Finkielkraut à la première personne. À soixante-dix ans, le penseur revient sur son parcours, non pas dans une autobiographie, mais dans une enquête où il questionne ce qui le caractérise et ce dont on l’affuble à tort ou à raison. Je préfère penseur à philosophe quant à Alain Finkielkraut, car bien que réfléchissant à l’être et la vie, il n’a pas bâti de système de pensée philosophique à l’instar d’un Kant, d’un Hegel ou d’un Sartre.

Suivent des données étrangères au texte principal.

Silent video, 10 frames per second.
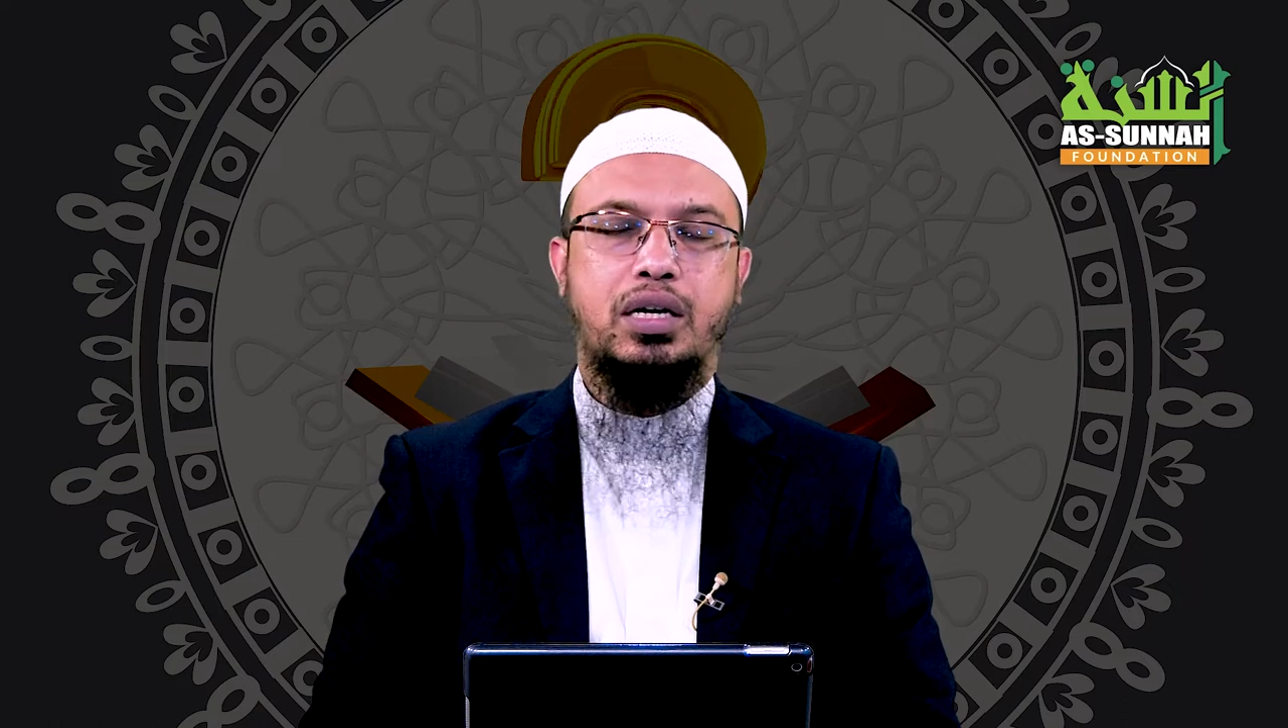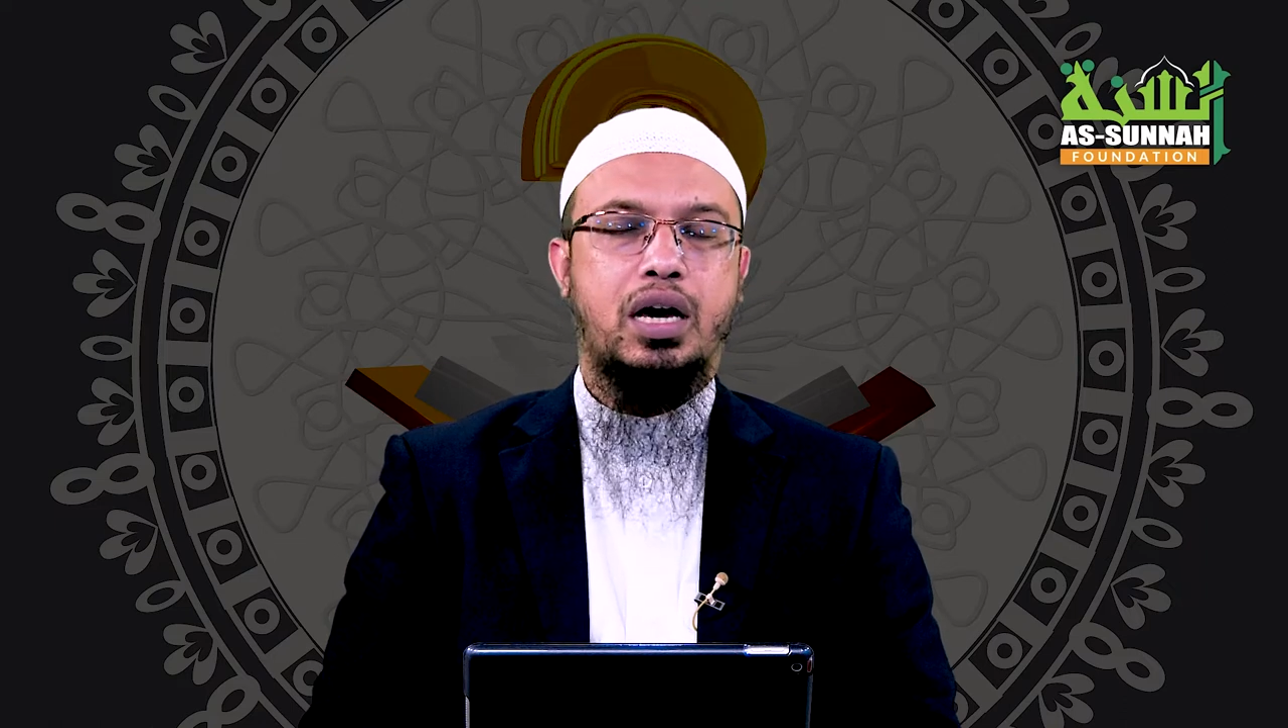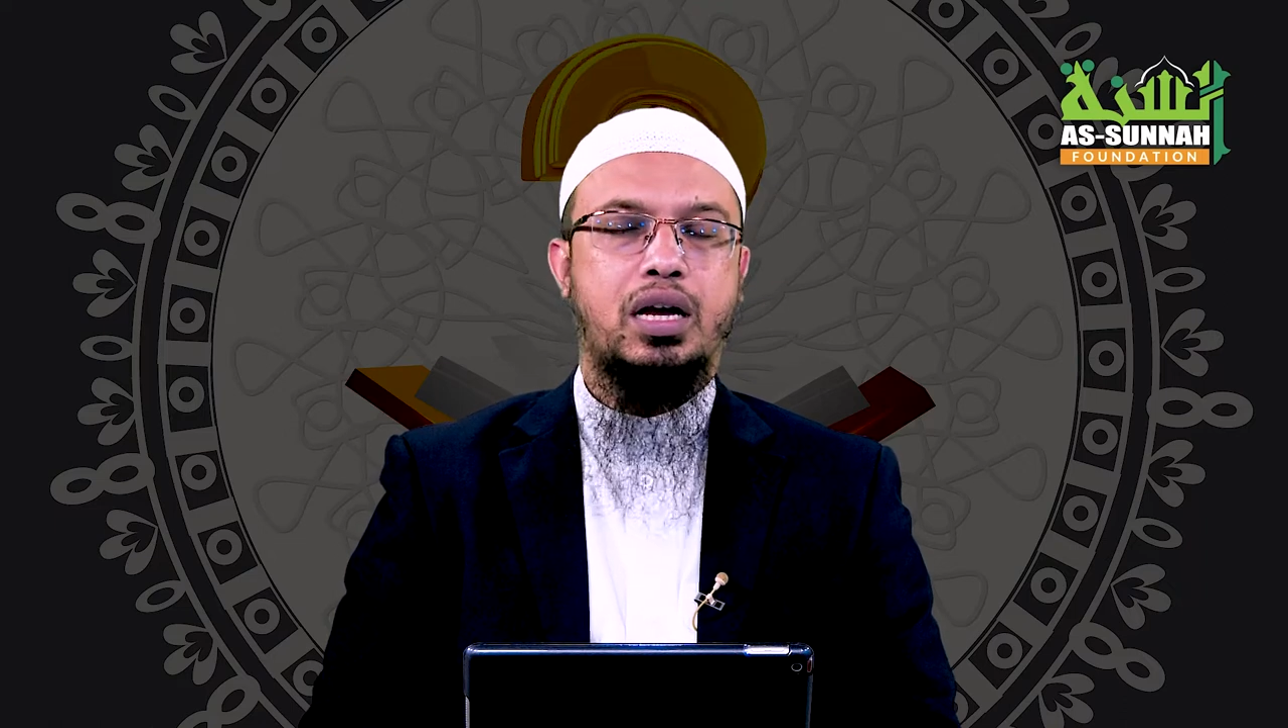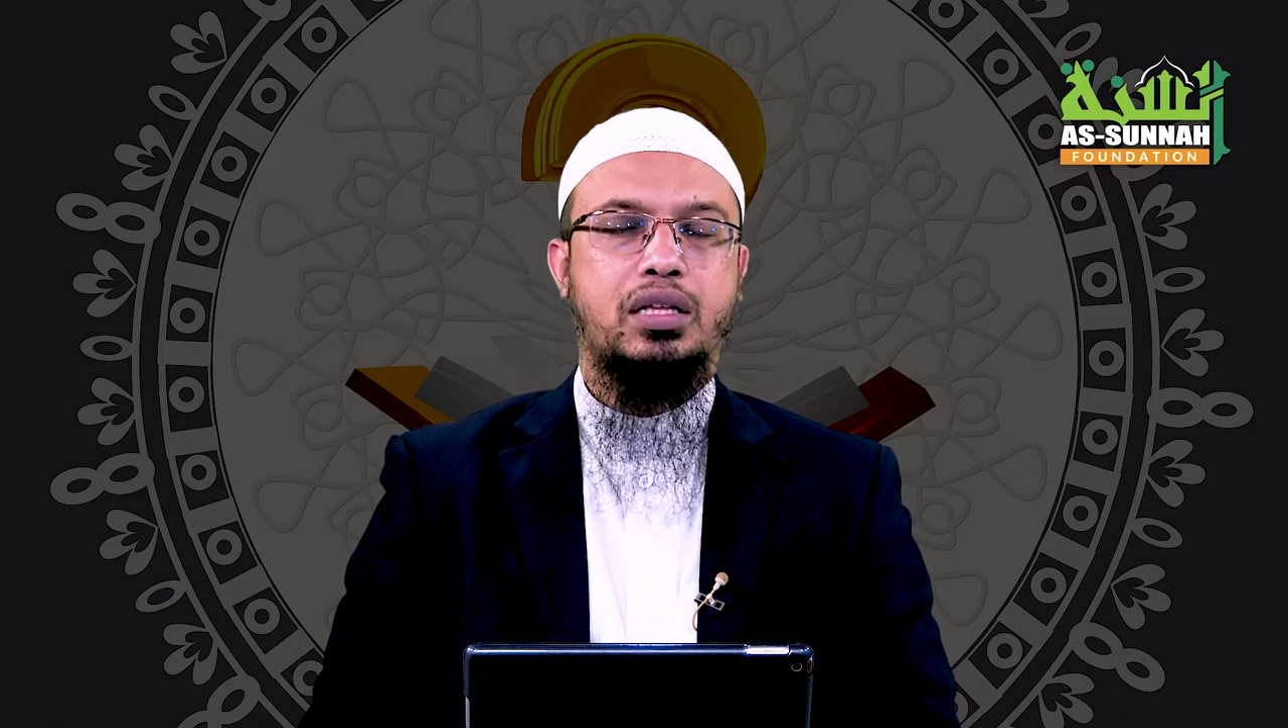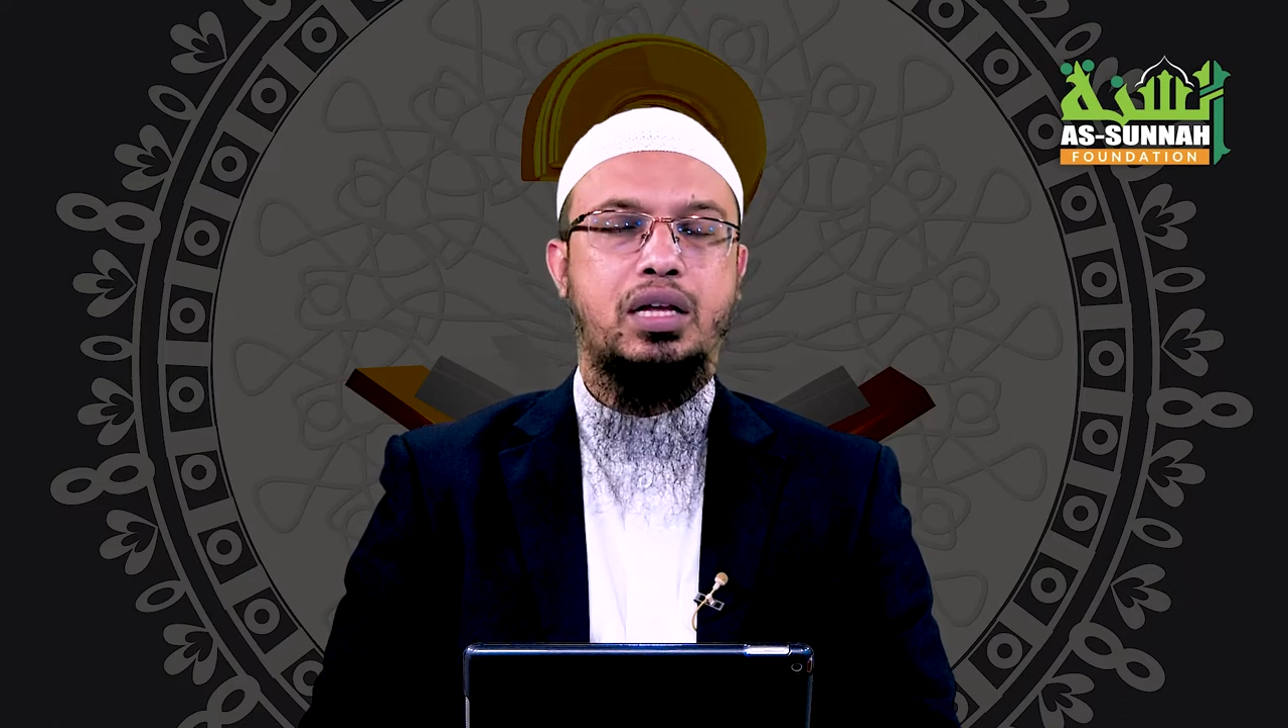
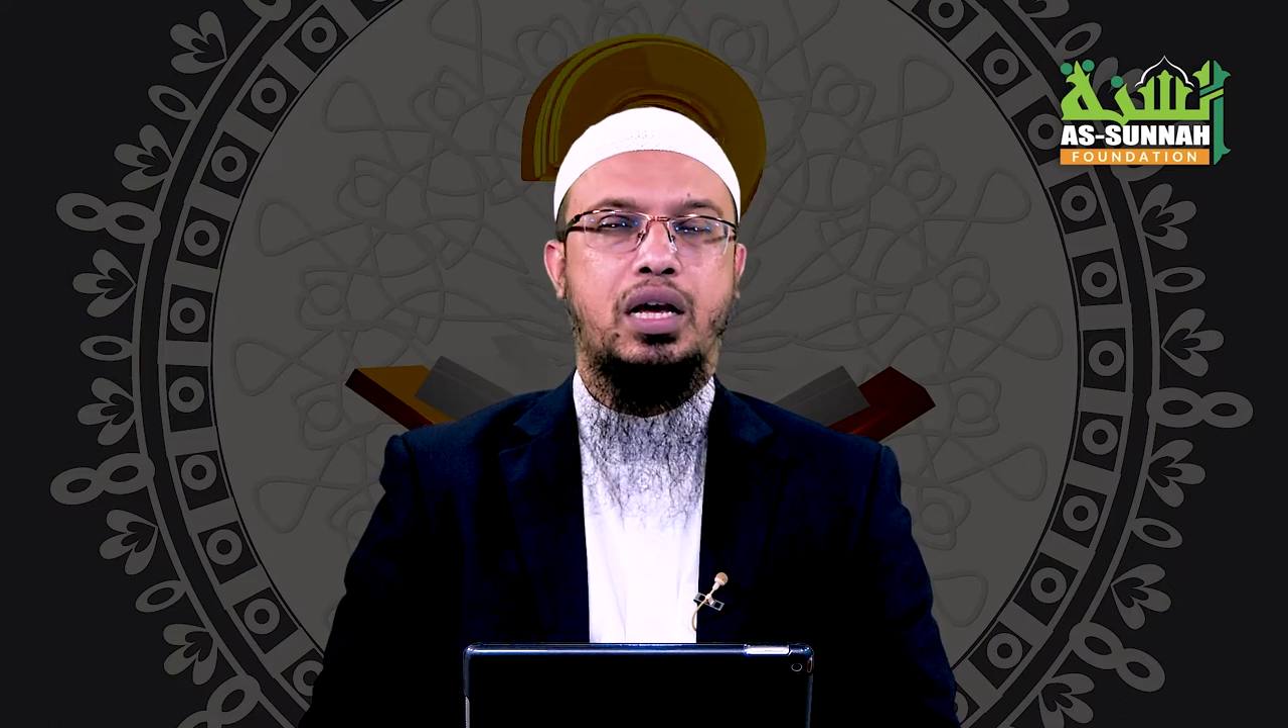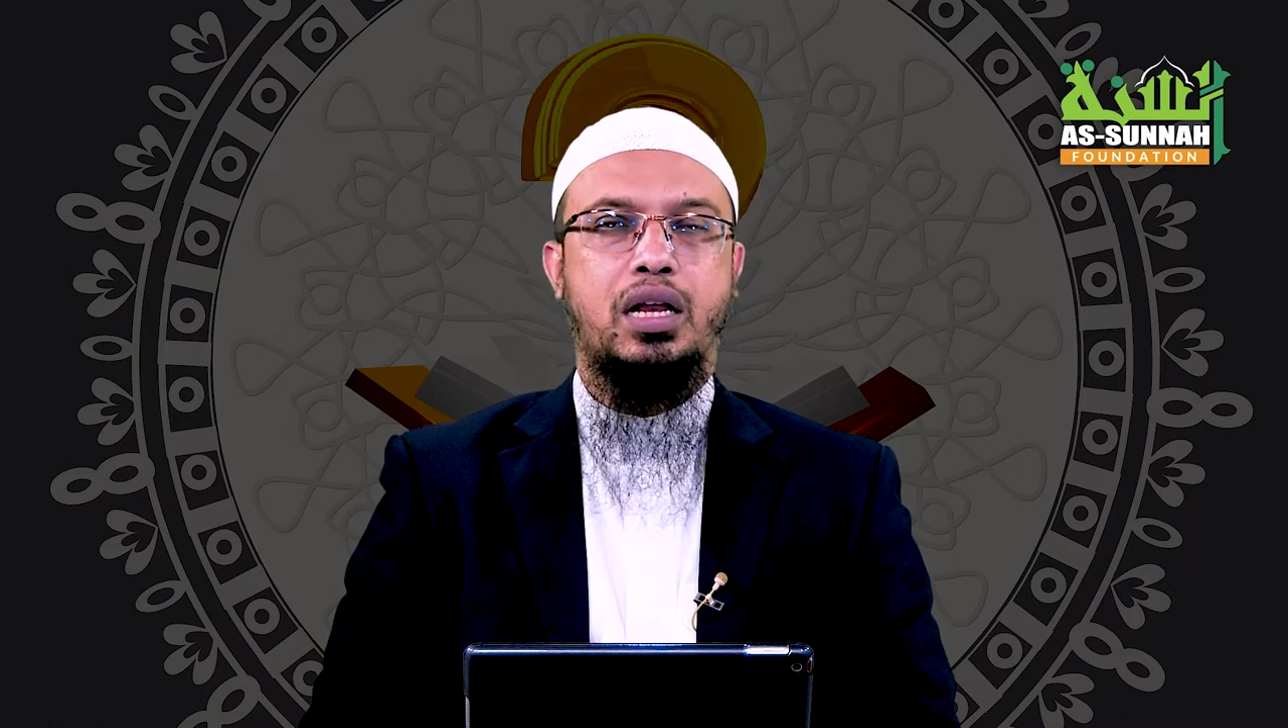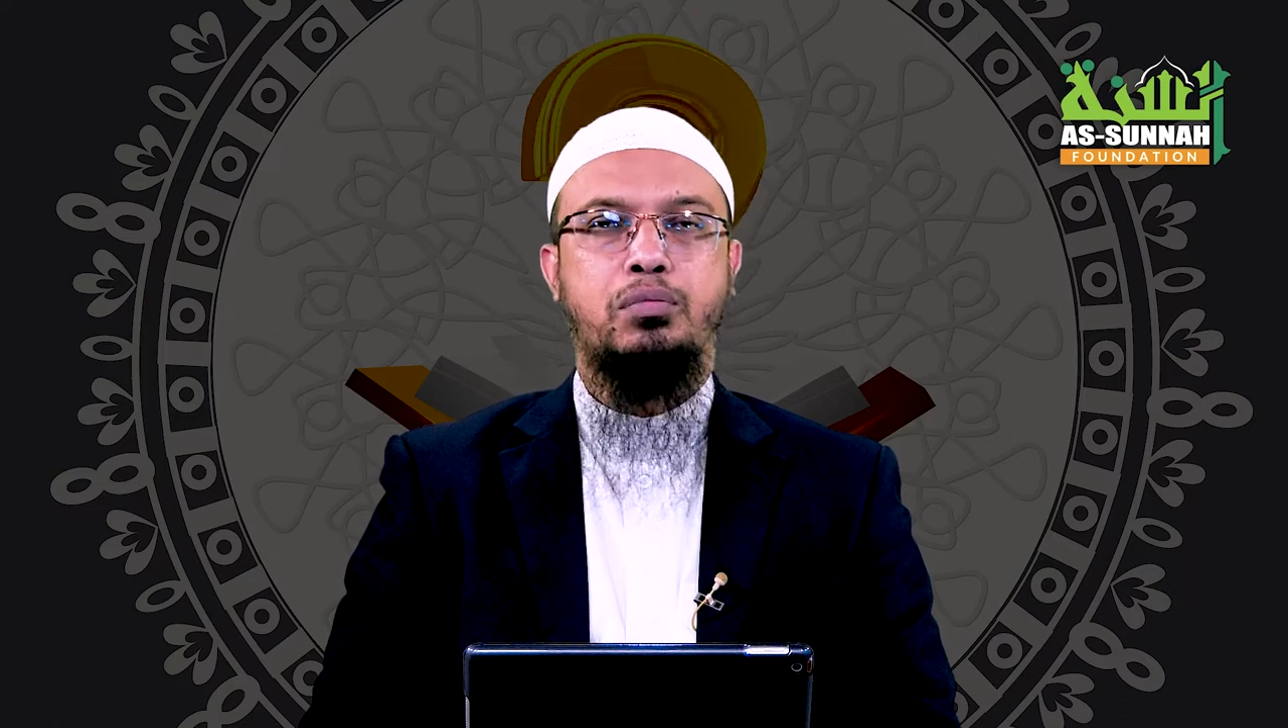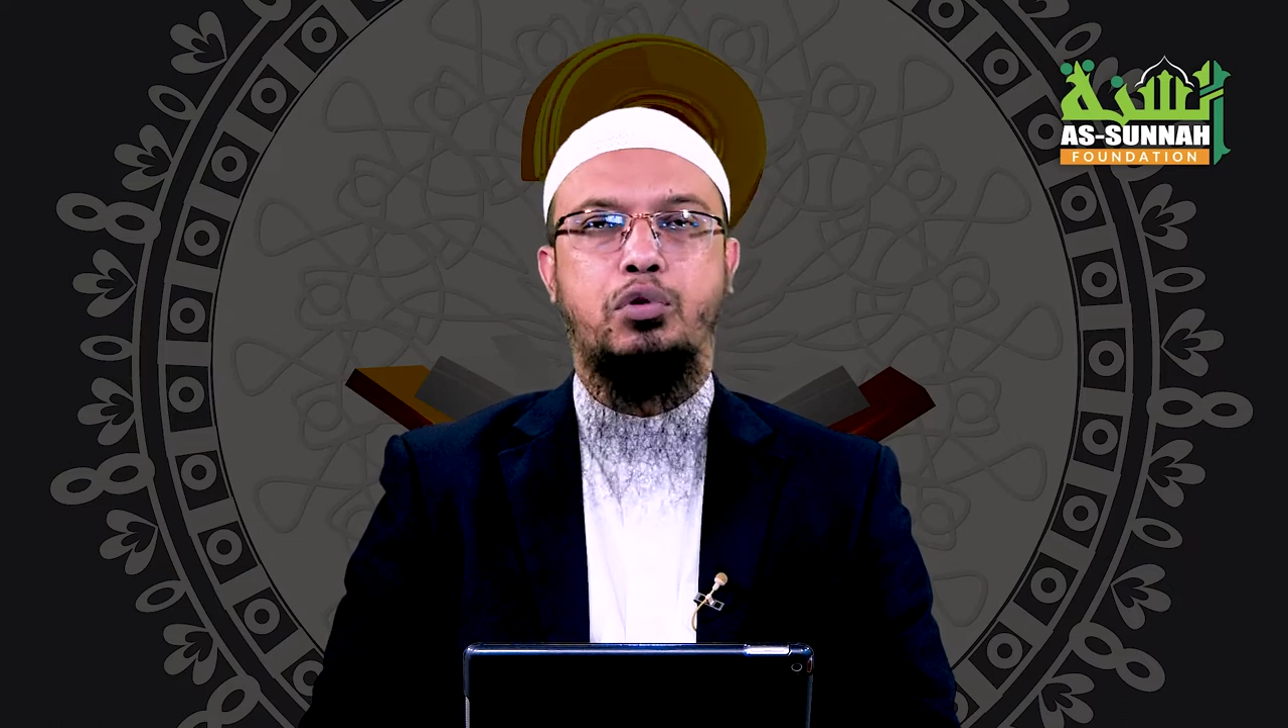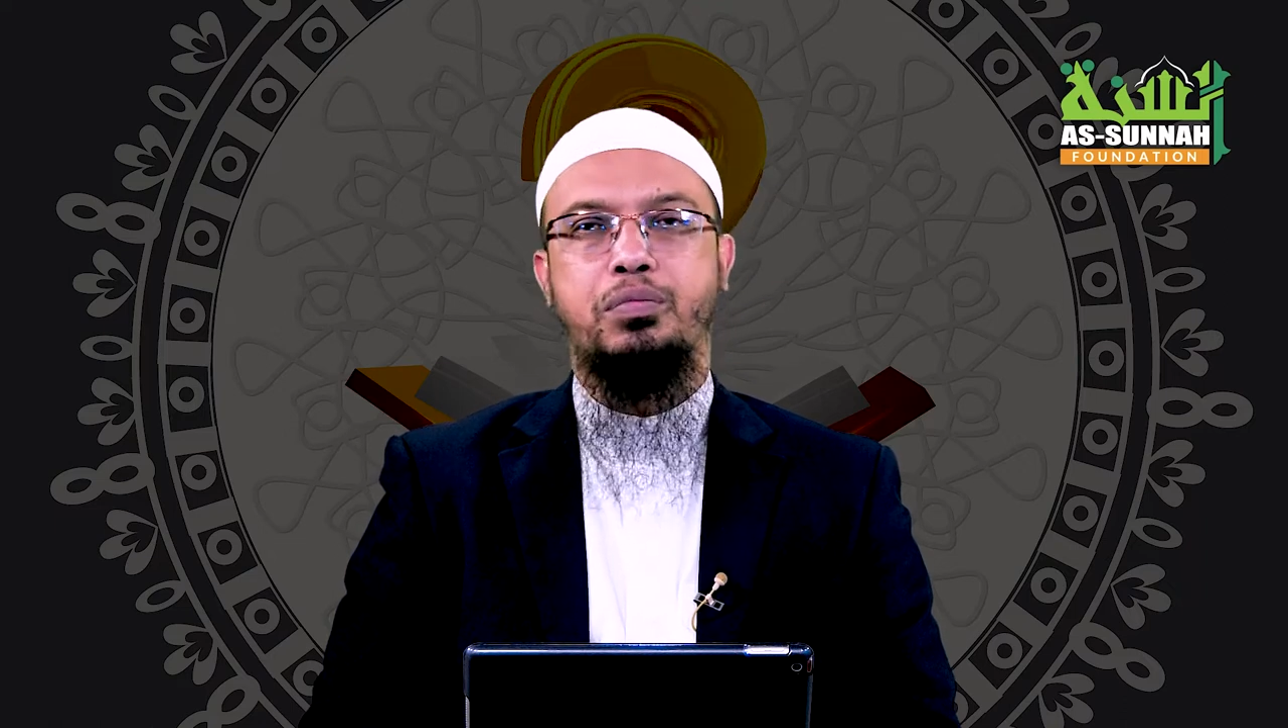কাহানাত আলাল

Dans son texte bref et poignant de sincérité, taillé à la serpe, Finkielkraut revient sur l’amour, sur sa judéité et son soutien critique à l’État d’Israël, les rencontres essentielles de sa vie, Bruckner, Foucault, Roth, et surtout Milan Kundera, auquel le livre est dédié. Le penseur analyse aussi sa relation à l’oeuvre de Heidegger et à l’impact qu’a eu le scandale de la publication des Cahiers noirs sur la réception de la pensée heideggerienne.
À travers les essentiels de sa vie, c’est avant tout l’occasion pour Alain Finkielkraut de se dévoiler en vérité et d’essayer de comprendre pourquoi ceux qu’il appelle ironiquement le « parti ouaf-ouaf » guettent le moindre de ses battements de cil pour le taxer de facho, de réac, de raciste, voire, ce qui est arrivé dernièrement, de l’empêcher de tenir une conférence – belle vision de la démocratie que celle du parti ouaf-ouaf... Le « pas de liberté pour les ennemis de la liberté » a fini par se retourner contre Saint-Just. Sans souhaiter l’aller simple pour l’abbaye de Monte-à-Regret aux membres du parti ouaf-ouaf, nous les verrions sans déplaisir se prendre les pieds dans le râteau et manger le manche en pleine poire. L’examen auquel se livre Finkielkraut révèle à quel point la liberté d’expression, et par là même la Liberté, est compromise en France. Pas tant par son Gouvernement (quoiqu’avec la loi dite sur les Fake News, ce dernier contribue largement à ce recul civilisationnel), mais par les GAFA, nombre d’associations, les communautaristes de toutes obédiences, les anywhere. Paradoxalement, la Liberté est menacée par les tenants du progressisme le plus audacieux au moins autant que par ceux de l’identitarisme crasse à relents communautaristes.
En revenant sur son parcours, Alain Finkielkraut nous tend un miroir de notre époque et nous offre à réfléchir sur ce que la France et le monde deviennent.
Comme le disait Bukowski, il ne reste que trois solutions, « se saouler, se flinguer ou en rire ».
En rire quotidiennement ; se saouler de temps en temps ; se flinguer quand les deux premières options deviennent impossibles.
Philippe Rubempré
Alain Finkielkraut, À la première personne, NRF Gallimard, 2019.